╭──
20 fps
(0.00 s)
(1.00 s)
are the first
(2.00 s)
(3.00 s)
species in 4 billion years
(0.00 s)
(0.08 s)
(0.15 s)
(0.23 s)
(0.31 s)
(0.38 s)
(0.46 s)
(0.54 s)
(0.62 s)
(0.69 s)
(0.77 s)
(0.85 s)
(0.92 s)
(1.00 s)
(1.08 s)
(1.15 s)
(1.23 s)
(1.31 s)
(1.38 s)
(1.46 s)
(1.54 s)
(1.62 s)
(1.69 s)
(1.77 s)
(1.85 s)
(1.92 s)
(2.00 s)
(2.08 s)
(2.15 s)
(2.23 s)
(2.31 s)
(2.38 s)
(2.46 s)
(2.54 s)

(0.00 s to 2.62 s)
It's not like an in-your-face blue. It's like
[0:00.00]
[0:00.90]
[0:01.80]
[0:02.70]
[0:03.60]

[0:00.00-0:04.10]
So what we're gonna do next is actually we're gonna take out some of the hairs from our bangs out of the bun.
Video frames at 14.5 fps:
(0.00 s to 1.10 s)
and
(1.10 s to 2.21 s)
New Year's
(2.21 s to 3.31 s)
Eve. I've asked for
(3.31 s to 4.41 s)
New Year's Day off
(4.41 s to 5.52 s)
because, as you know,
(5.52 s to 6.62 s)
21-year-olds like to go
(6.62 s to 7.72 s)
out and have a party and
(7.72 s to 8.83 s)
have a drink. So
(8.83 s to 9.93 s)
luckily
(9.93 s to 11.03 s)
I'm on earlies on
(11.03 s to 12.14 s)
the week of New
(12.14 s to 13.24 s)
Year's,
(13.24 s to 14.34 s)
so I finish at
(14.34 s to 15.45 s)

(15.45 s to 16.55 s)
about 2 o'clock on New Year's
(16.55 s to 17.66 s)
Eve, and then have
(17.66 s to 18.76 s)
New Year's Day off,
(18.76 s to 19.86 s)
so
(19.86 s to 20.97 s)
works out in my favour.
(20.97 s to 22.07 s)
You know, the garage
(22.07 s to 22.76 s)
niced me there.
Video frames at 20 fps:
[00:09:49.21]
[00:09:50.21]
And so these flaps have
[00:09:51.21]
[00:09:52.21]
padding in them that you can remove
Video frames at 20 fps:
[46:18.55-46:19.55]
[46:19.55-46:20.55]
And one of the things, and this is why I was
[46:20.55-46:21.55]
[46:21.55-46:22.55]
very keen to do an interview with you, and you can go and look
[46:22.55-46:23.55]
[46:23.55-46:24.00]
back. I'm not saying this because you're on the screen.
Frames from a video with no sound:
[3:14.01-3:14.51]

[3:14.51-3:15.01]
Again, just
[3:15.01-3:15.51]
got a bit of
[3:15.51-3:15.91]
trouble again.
╰──
### Your goal
Type the records again in full, matching them exactly.

### Result below
20 fps
(0.00 s)
(1.00 s)
are the first
(2.00 s)
(3.00 s)
species in 4 billion years
(0.00 s)
(0.08 s)
(0.15 s)
(0.23 s)
(0.31 s)
(0.38 s)
(0.46 s)
(0.54 s)
(0.62 s)
(0.69 s)
(0.77 s)
(0.85 s)
(0.92 s)
(1.00 s)
(1.08 s)
(1.15 s)
(1.23 s)
(1.31 s)
(1.38 s)
(1.46 s)
(1.54 s)
(1.62 s)
(1.69 s)
(1.77 s)
(1.85 s)
(1.92 s)
(2.00 s)
(2.08 s)
(2.15 s)
(2.23 s)
(2.31 s)
(2.38 s)
(2.46 s)
(2.54 s)

(0.00 s to 2.62 s)
It's not like an in-your-face blue. It's like
[0:00.00]
[0:00.90]
[0:01.80]
[0:02.70]
[0:03.60]

[0:00.00-0:04.10]
So what we're gonna do next is actually we're gonna take out some of the hairs from our bangs out of the bun.
Video frames at 14.5 fps:
(0.00 s to 1.10 s)
and
(1.10 s to 2.21 s)
New Year's
(2.21 s to 3.31 s)
Eve. I've asked for
(3.31 s to 4.41 s)
New Year's Day off
(4.41 s to 5.52 s)
because, as you know,
(5.52 s to 6.62 s)
21-year-olds like to go
(6.62 s to 7.72 s)
out and have a party and
(7.72 s to 8.83 s)
have a drink. So
(8.83 s to 9.93 s)
luckily
(9.93 s to 11.03 s)
I'm on earlies on
(11.03 s to 12.14 s)
the week of New
(12.14 s to 13.24 s)
Year's,
(13.24 s to 14.34 s)
so I finish at
(14.34 s to 15.45 s)

(15.45 s to 16.55 s)
about 2 o'clock on New Year's
(16.55 s to 17.66 s)
Eve, and then have
(17.66 s to 18.76 s)
New Year's Day off,
(18.76 s to 19.86 s)
so
(19.86 s to 20.97 s)
works out in my favour.
(20.97 s to 22.07 s)
You know, the garage
(22.07 s to 22.76 s)
niced me there.
Video frames at 20 fps:
[00:09:49.21]
[00:09:50.21]
And so these flaps have
[00:09:51.21]
[00:09:52.21]
padding in them that you can remove
Video frames at 20 fps:
[46:18.55-46:19.55]
[46:19.55-46:20.55]
And one of the things, and this is why I was
[46:20.55-46:21.55]
[46:21.55-46:22.55]
very keen to do an interview with you, and you can go and look
[46:22.55-46:23.55]
[46:23.55-46:24.00]
back. I'm not saying this because you're on the screen.
Frames from a video with no sound:
[3:14.01-3:14.51]

[3:14.51-3:15.01]
Again, just
[3:15.01-3:15.51]
got a bit of
[3:15.51-3:15.91]
trouble again.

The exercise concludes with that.